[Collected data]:
>>>>>

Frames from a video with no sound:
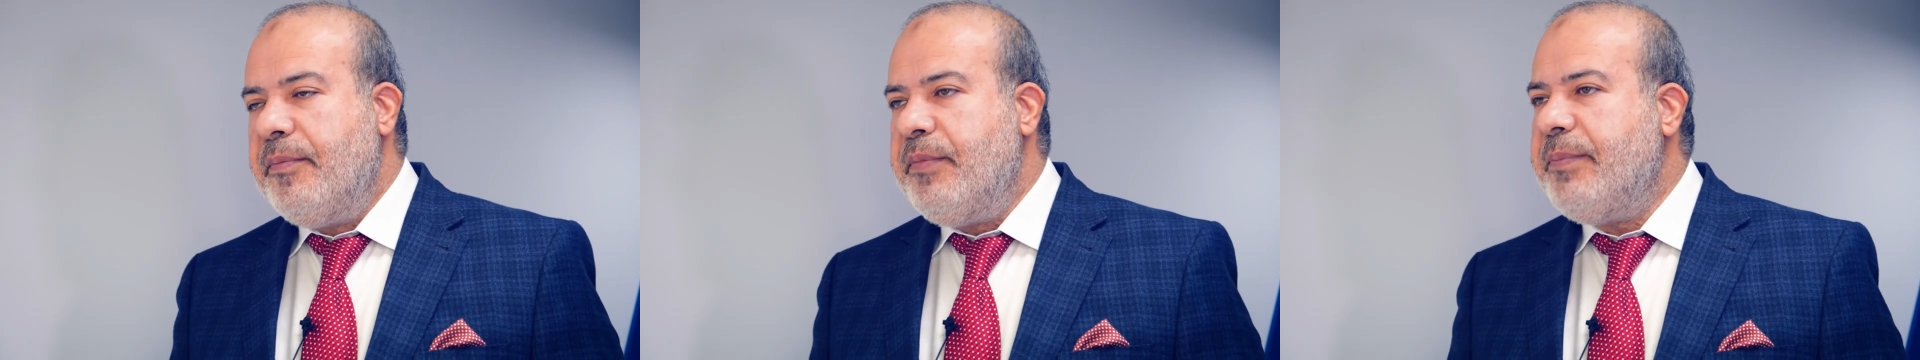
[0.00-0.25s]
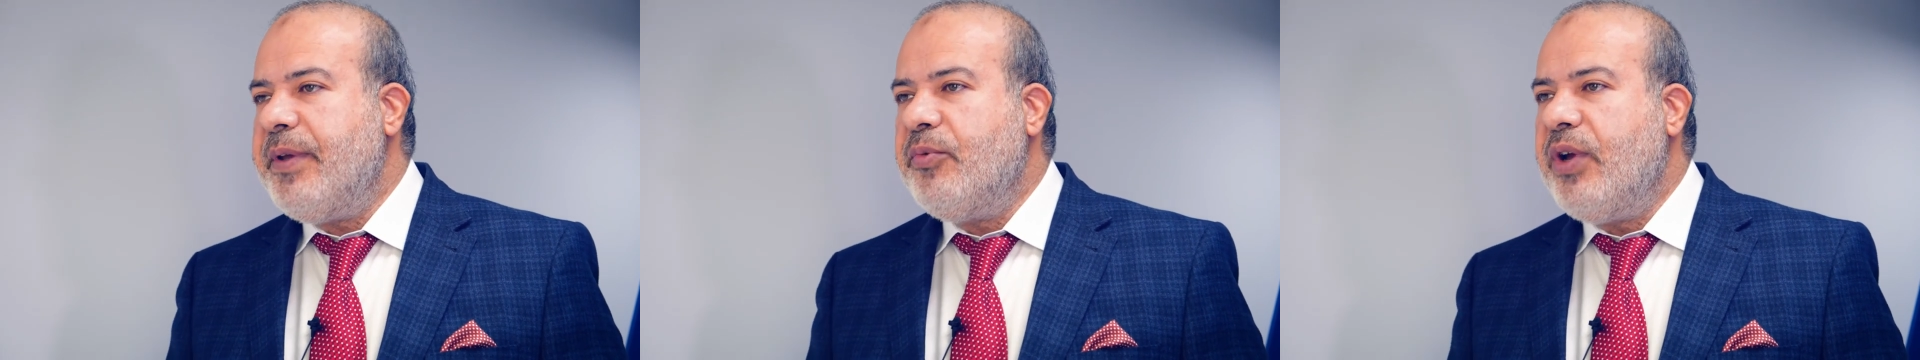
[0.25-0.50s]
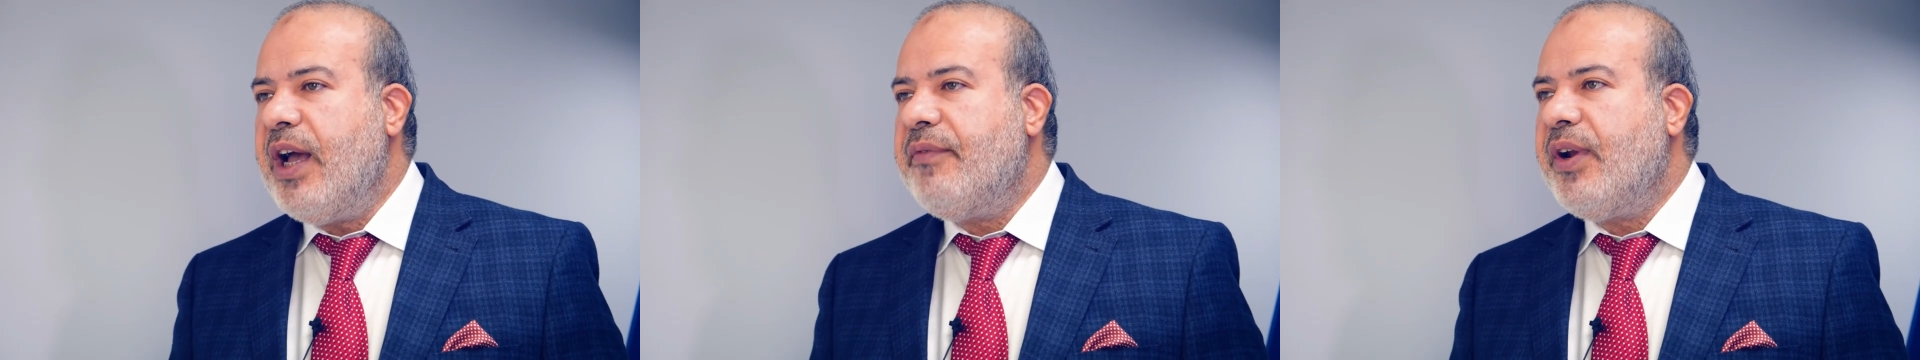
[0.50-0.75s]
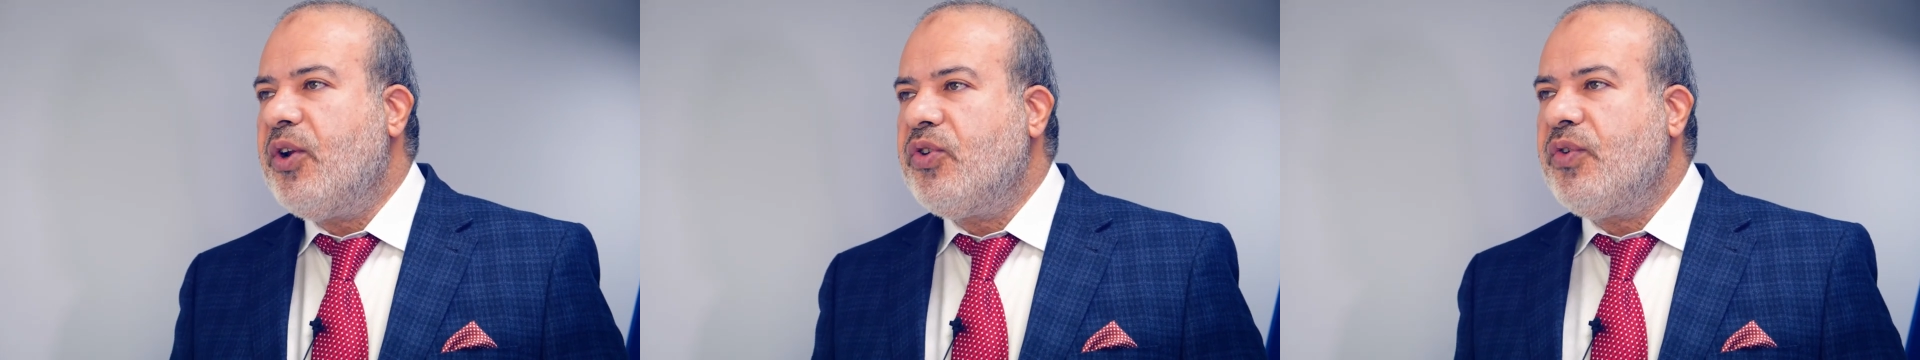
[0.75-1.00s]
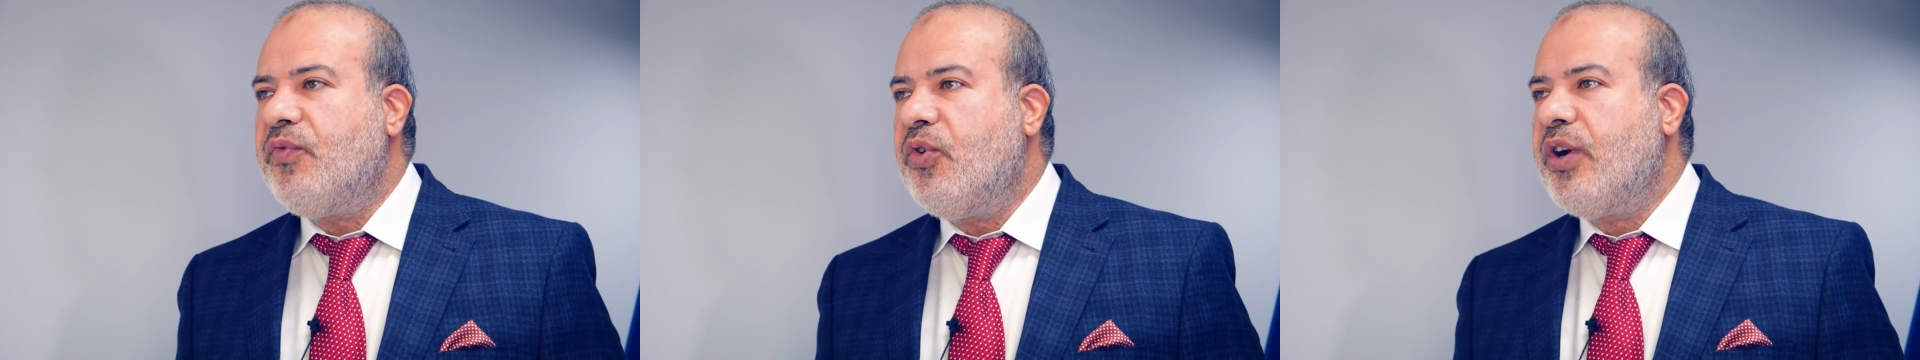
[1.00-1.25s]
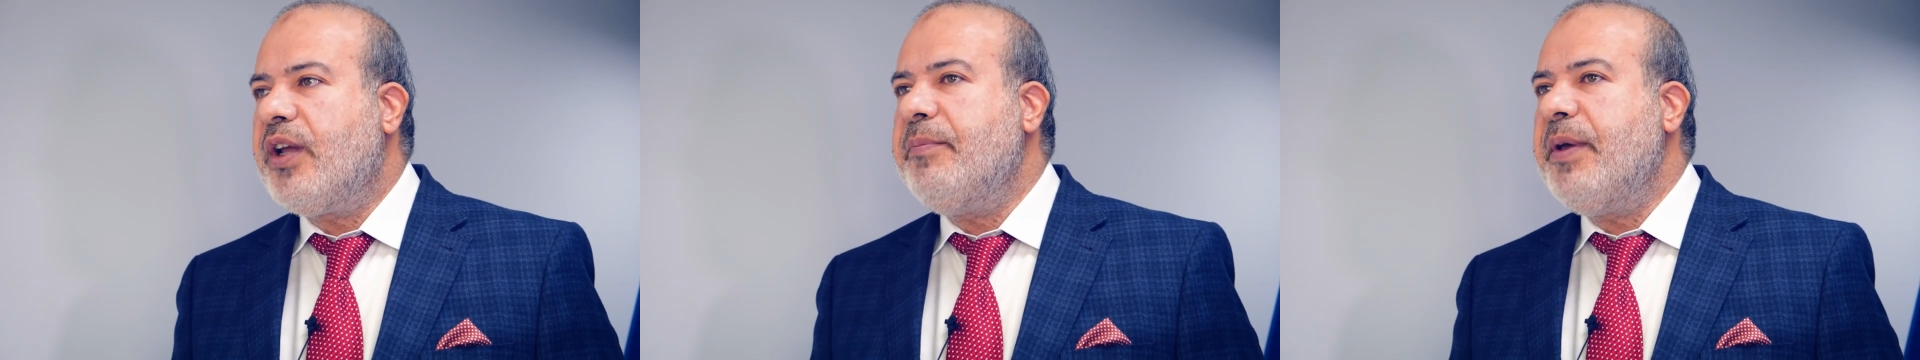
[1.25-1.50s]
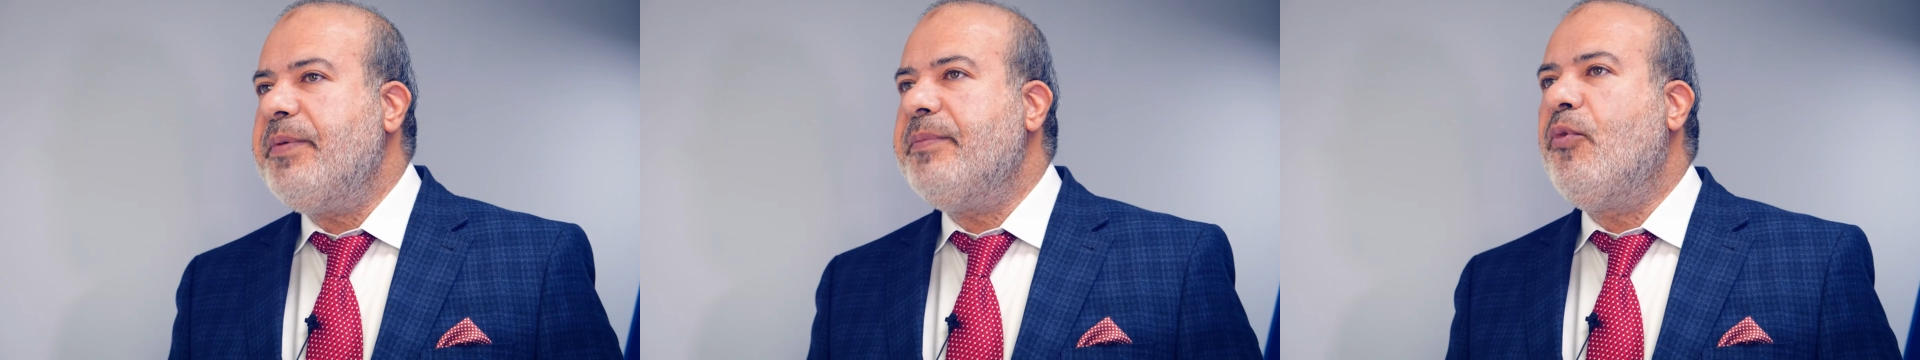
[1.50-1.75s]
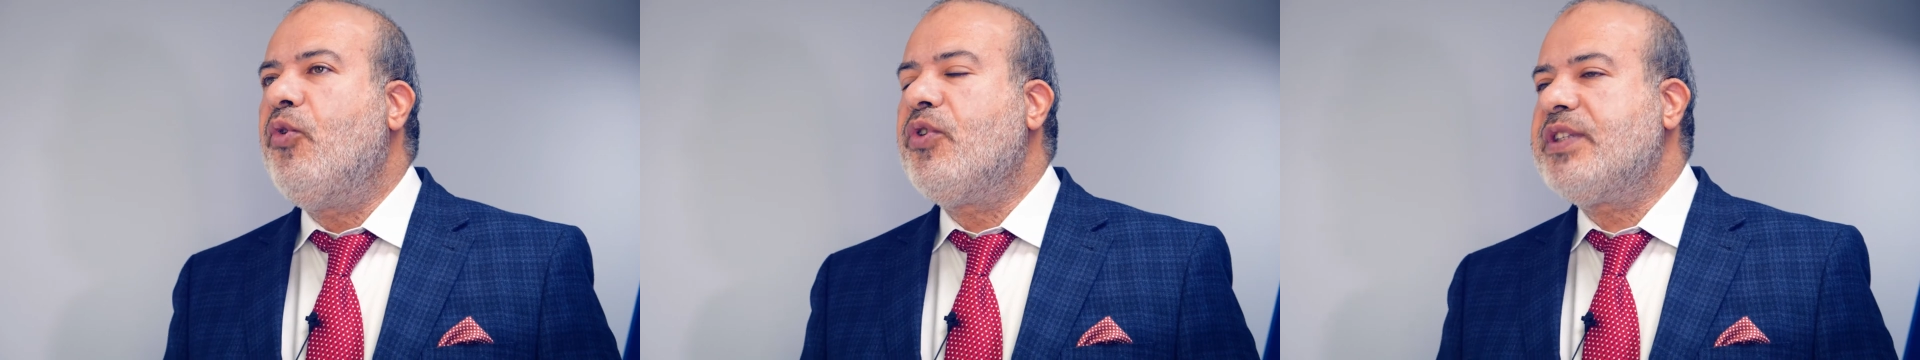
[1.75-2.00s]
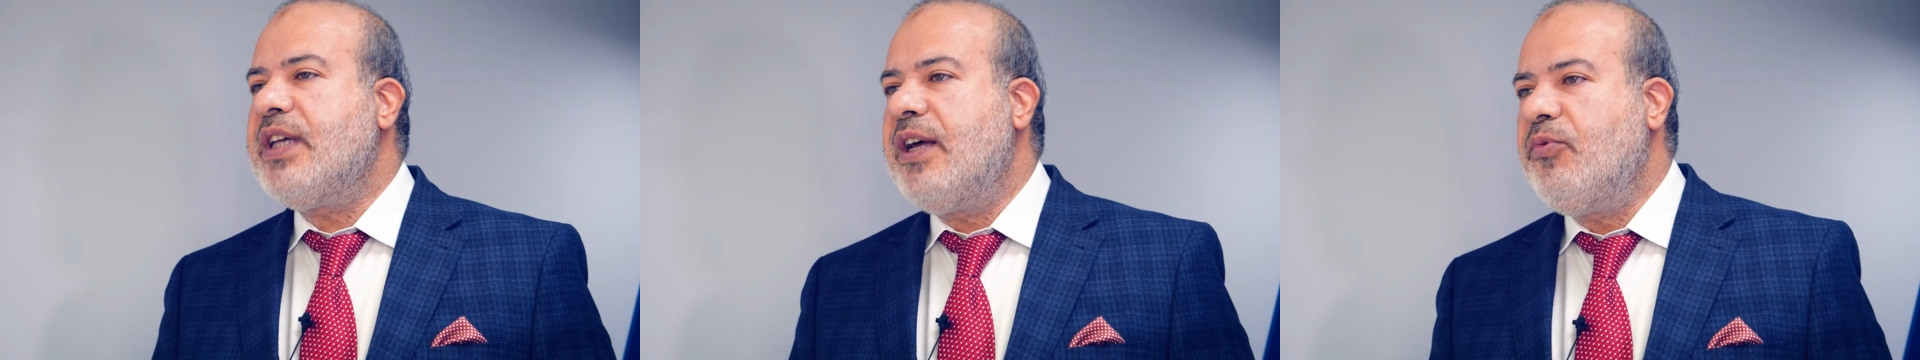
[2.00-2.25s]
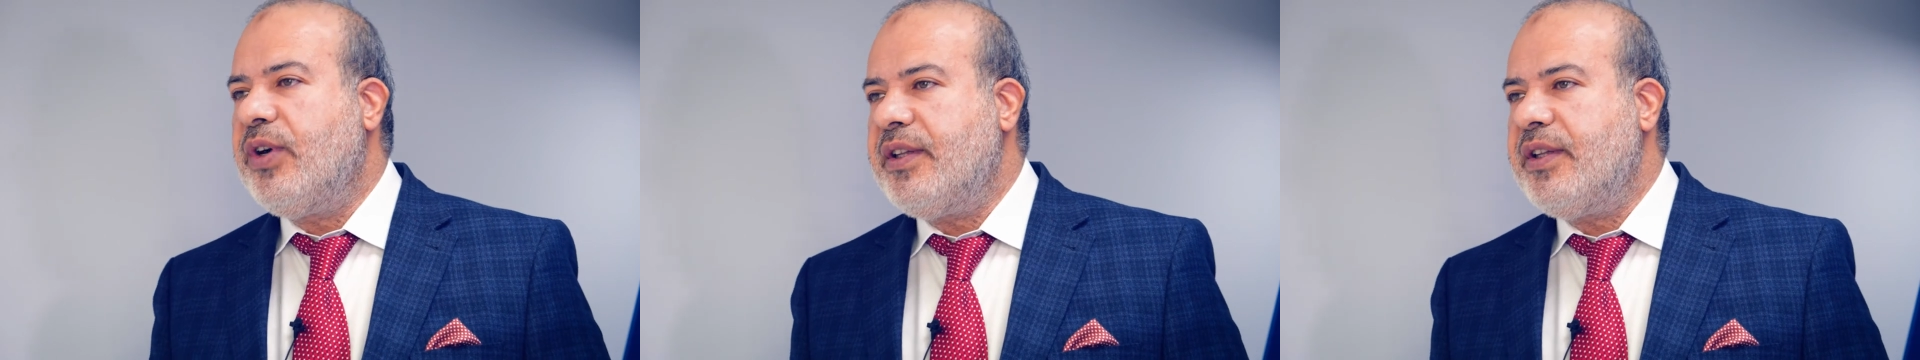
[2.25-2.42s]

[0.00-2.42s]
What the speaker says: Maybe we have a lot of work, maybe more than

<<<<<

[Instructions for the task]: Leaving the pictures aside, copy exactly and only the lines from the one holding "[0.00-0.25s]" through the final line of the data, both ends kept.

[Solution to the exercise]:
[0.00-0.25s]
[0.25-0.50s]
[0.50-0.75s]
[0.75-1.00s]
[1.00-1.25s]
[1.25-1.50s]
[1.50-1.75s]
[1.75-2.00s]
[2.00-2.25s]
[2.25-2.42s]

[0.00-2.42s]
What the speaker says: Maybe we have a lot of work, maybe more than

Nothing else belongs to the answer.